Nothing but the records, repeated word for word and free of pictures, belongs in the answer.

Exercise materials section start

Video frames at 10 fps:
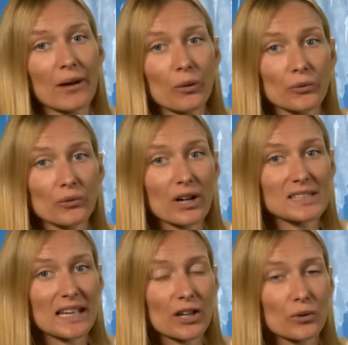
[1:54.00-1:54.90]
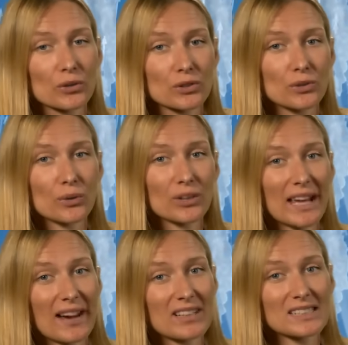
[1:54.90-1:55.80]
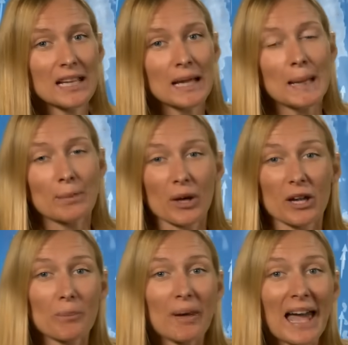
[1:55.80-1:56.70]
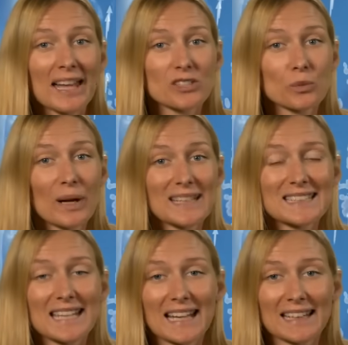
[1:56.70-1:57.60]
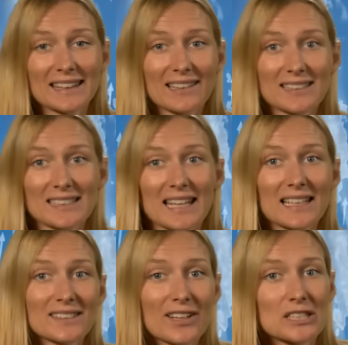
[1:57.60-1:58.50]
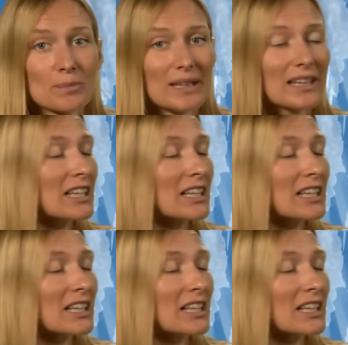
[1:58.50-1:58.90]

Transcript: out on Friday across northern areas, but compared to Wednesday and Thursday, it's going to be a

Exercise materials section end

Solution for this task
Video frames at 10 fps:
[1:54.00-1:54.90]
[1:54.90-1:55.80]
[1:55.80-1:56.70]
[1:56.70-1:57.60]
[1:57.60-1:58.50]
[1:58.50-1:58.90]

Transcript: out on Friday across northern areas, but compared to Wednesday and Thursday, it's going to be a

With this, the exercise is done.